_What to produce:_ Starting at the line with "[0:01.80-0:02.70]", copy each line through the last one below exactly as written, without any pictures.

Saved data entries
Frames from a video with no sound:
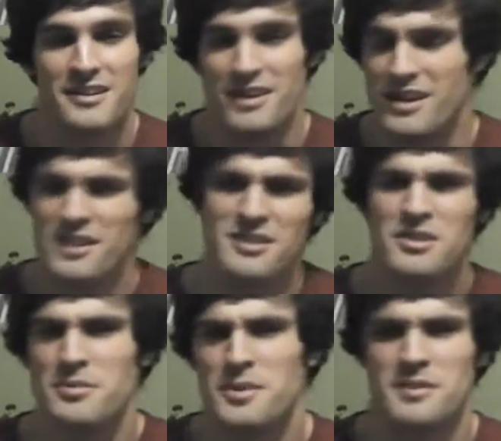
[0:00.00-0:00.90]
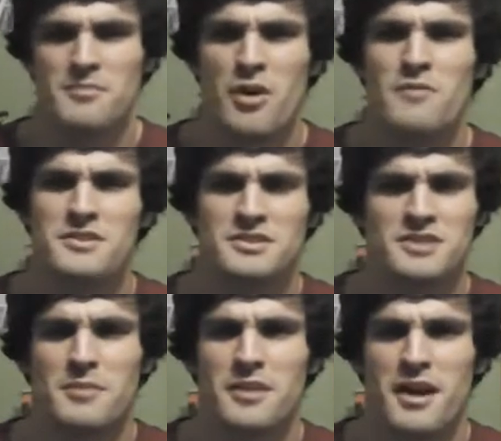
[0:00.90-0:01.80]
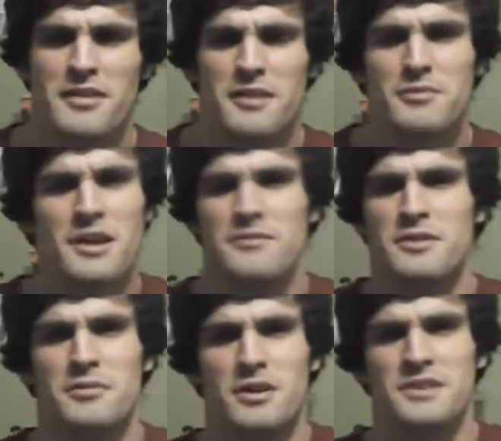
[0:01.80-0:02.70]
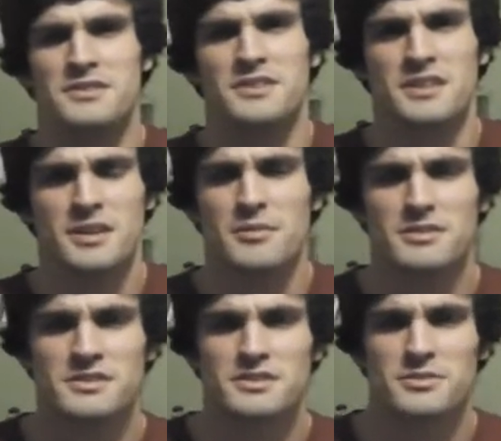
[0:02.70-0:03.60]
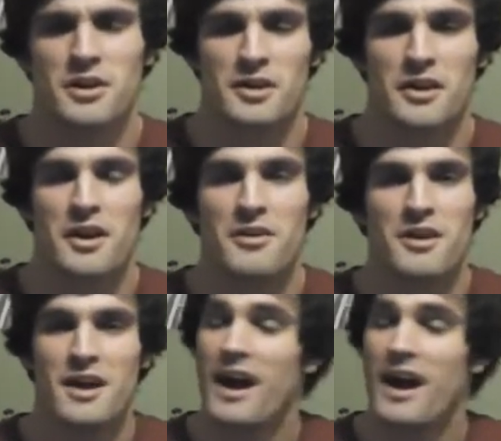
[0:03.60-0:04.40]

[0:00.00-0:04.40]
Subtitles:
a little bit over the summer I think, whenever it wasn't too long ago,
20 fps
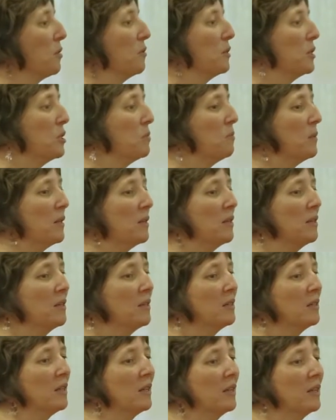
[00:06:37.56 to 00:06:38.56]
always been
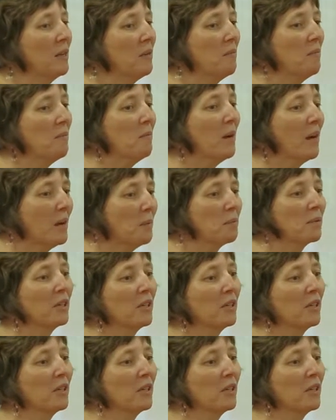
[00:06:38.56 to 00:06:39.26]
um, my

_Completed exercise:_
[0:01.80-0:02.70]
[0:02.70-0:03.60]
[0:03.60-0:04.40]

[0:00.00-0:04.40]
Subtitles:
a little bit over the summer I think, whenever it wasn't too long ago,
20 fps
[00:06:37.56 to 00:06:38.56]
always been
[00:06:38.56 to 00:06:39.26]
um, my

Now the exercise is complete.